The world's biggest hedge fund, Ray Dalio's Bridgewater Associates got into some hot water in the past few months when it was accused by many members of the underperforming "hedge fund hotel" club for being the "risk parity" catalyst that sent the market tumbling in August, and perhaps for being the catalyst for the August 24 market crash.
And while the bulk of Bridgewater's asset are in various commodities and futures, most of which are never reported to the public, earlier today it did disclose its long holdings in public equities when it filed its latest 13F. Perhaps those accusing Bridgewater of being the market-moving catalyst did have a point, because after posting a total AUM of $10.8 billion at June, this total declined by a whopping 31% to just $7.5 billion as of September 30.
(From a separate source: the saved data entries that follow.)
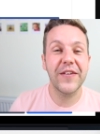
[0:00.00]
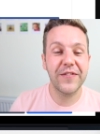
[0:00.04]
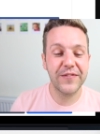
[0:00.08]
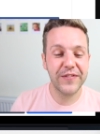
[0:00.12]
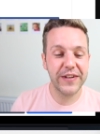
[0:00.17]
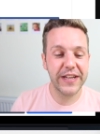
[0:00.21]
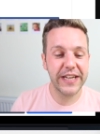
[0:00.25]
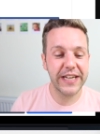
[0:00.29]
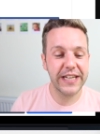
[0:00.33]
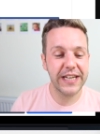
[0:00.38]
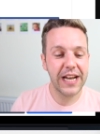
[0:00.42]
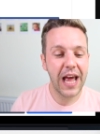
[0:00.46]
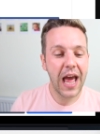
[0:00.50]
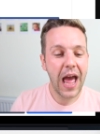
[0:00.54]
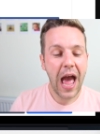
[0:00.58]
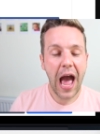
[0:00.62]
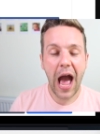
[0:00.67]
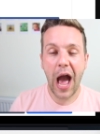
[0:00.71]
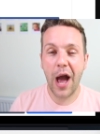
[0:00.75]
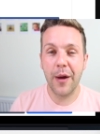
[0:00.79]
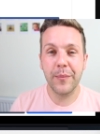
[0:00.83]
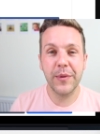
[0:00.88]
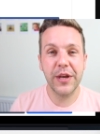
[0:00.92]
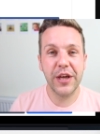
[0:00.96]
15
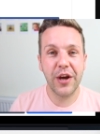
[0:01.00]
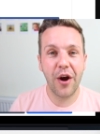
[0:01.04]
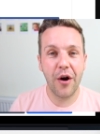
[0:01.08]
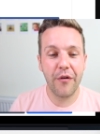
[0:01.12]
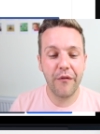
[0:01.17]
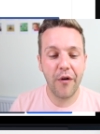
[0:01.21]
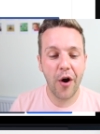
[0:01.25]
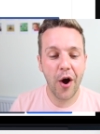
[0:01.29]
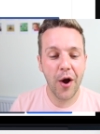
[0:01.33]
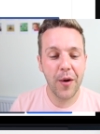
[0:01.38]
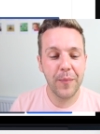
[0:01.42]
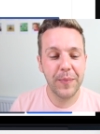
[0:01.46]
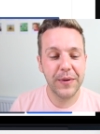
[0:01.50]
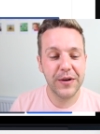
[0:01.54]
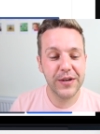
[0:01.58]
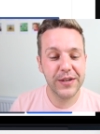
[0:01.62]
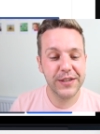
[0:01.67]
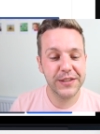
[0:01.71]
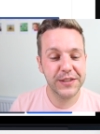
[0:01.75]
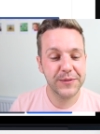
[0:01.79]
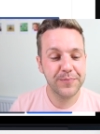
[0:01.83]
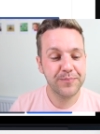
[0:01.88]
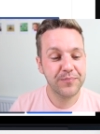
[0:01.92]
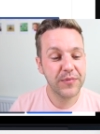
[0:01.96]
how many you got right
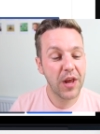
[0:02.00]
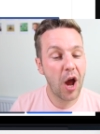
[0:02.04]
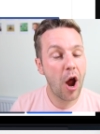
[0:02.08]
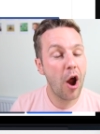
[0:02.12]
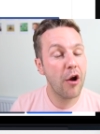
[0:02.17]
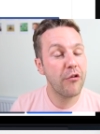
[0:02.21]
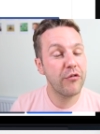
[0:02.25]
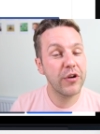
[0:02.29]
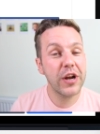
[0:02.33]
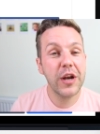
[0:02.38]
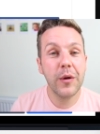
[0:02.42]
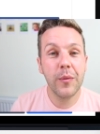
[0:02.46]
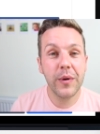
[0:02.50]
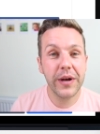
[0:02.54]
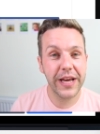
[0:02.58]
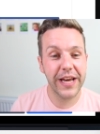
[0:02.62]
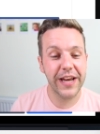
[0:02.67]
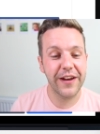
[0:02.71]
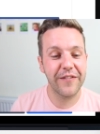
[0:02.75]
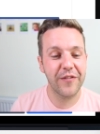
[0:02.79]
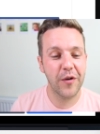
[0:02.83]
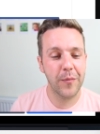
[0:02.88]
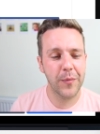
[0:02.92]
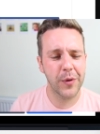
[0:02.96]
because I really wanna
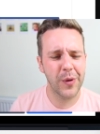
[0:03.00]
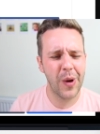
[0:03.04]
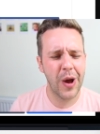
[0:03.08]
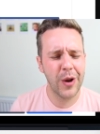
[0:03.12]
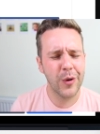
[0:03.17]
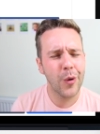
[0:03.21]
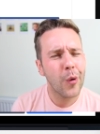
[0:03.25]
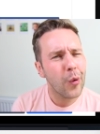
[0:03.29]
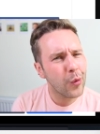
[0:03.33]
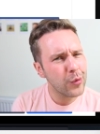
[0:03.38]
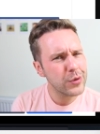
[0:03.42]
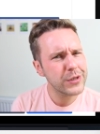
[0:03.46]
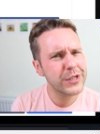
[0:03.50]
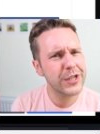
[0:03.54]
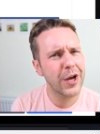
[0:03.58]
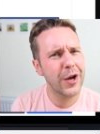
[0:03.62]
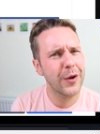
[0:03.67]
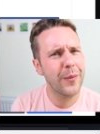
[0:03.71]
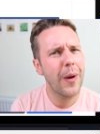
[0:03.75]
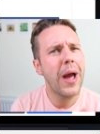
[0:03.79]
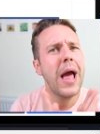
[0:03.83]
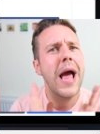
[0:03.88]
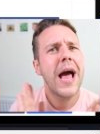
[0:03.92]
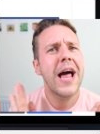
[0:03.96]
hear from you. And
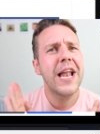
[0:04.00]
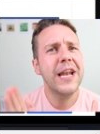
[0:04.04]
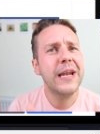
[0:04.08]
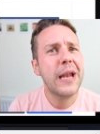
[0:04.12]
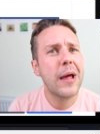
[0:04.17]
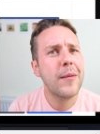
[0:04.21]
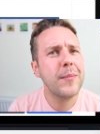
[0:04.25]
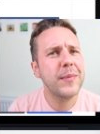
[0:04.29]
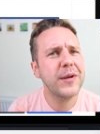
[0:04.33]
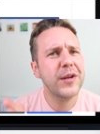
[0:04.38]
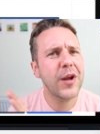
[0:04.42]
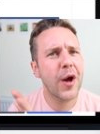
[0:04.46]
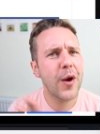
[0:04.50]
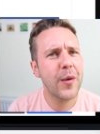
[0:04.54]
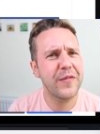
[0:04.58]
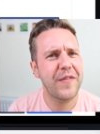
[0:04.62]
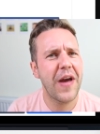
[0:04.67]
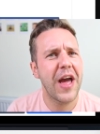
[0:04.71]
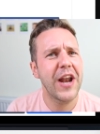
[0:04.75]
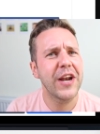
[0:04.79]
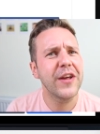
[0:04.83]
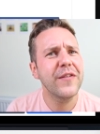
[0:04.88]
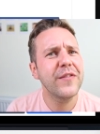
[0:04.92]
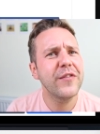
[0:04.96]
also, let me know
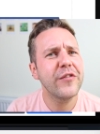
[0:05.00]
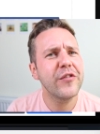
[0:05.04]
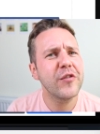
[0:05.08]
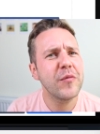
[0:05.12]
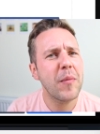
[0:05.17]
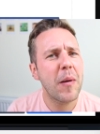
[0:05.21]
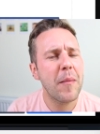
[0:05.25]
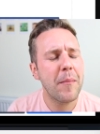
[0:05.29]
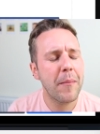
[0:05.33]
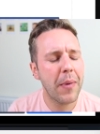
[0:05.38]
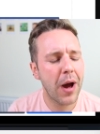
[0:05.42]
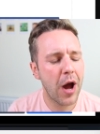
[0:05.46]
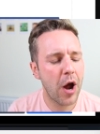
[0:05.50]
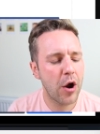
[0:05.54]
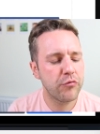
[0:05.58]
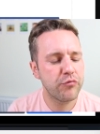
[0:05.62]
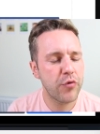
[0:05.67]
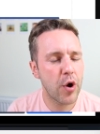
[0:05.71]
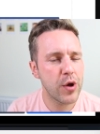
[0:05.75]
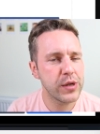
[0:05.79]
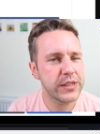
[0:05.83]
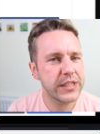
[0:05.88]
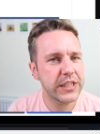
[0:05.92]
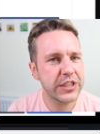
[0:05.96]
if any of you remember
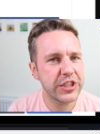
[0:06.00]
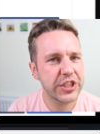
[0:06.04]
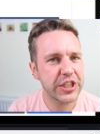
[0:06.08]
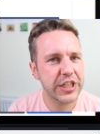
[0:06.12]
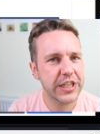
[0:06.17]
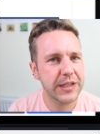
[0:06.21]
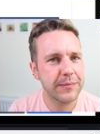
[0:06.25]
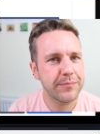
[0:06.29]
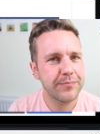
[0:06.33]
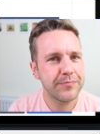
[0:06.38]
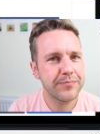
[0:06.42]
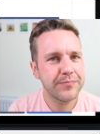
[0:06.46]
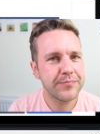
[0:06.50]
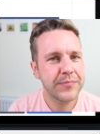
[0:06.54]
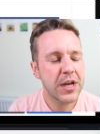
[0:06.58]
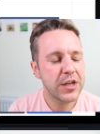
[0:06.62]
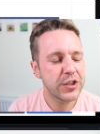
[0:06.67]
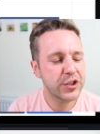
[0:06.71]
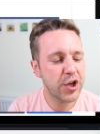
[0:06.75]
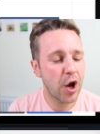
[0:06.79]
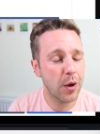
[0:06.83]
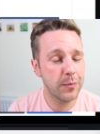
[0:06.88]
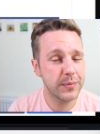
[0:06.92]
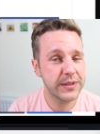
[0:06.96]
Rosie and Jim,
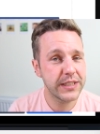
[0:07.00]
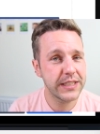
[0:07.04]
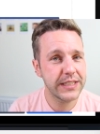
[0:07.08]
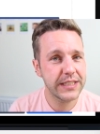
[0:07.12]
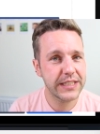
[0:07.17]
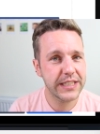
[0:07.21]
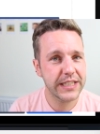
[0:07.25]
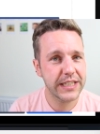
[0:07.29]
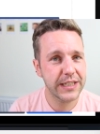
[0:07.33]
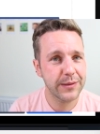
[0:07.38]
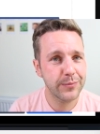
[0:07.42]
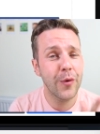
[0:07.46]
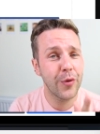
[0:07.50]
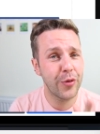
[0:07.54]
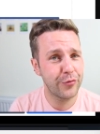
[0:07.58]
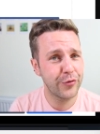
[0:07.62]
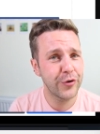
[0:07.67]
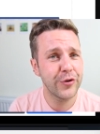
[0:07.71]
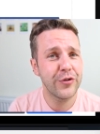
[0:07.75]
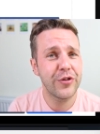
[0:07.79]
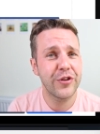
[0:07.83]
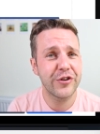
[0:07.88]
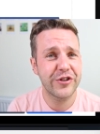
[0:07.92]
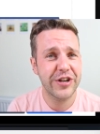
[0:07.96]
Topsy and Tim, or
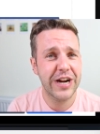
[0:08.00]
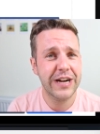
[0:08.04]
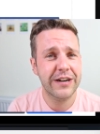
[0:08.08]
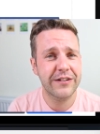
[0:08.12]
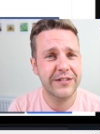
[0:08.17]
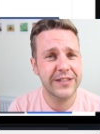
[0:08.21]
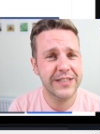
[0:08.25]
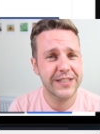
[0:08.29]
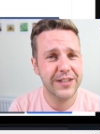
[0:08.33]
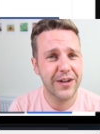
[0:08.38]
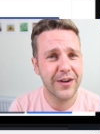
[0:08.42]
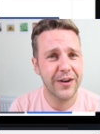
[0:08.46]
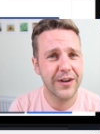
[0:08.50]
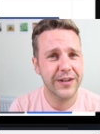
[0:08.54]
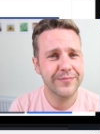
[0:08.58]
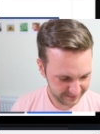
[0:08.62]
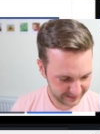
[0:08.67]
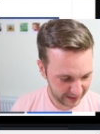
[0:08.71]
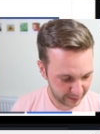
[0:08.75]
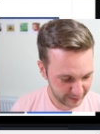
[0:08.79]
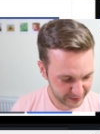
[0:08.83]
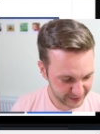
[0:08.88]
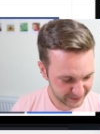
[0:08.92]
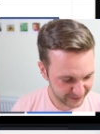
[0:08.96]
Through the Dragon's Eye.
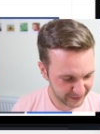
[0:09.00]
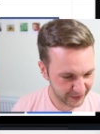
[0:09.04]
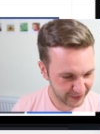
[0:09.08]
That was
Here is what Brigewater was dumping (and adding).
Bridgewater sold 41% of its holdings in the world's two largest EM ETFs in the third quarter amid a rout in developing-nation assets. Specifically, it cut its investments in Vanguard Group Inc. and BlackRock Inc.’s ETFs to a combined 104 million shares, from 175 million in the previous three-month period.
The value of the ETF holdings dropped more than 50 percent to $3.4 billion as a result of share price declines and the divestments.
In other words, if anyone is looking for the culprits behind the aggressive ETFlash Crash of August 24, Bridgewater may indeed be a good starting point.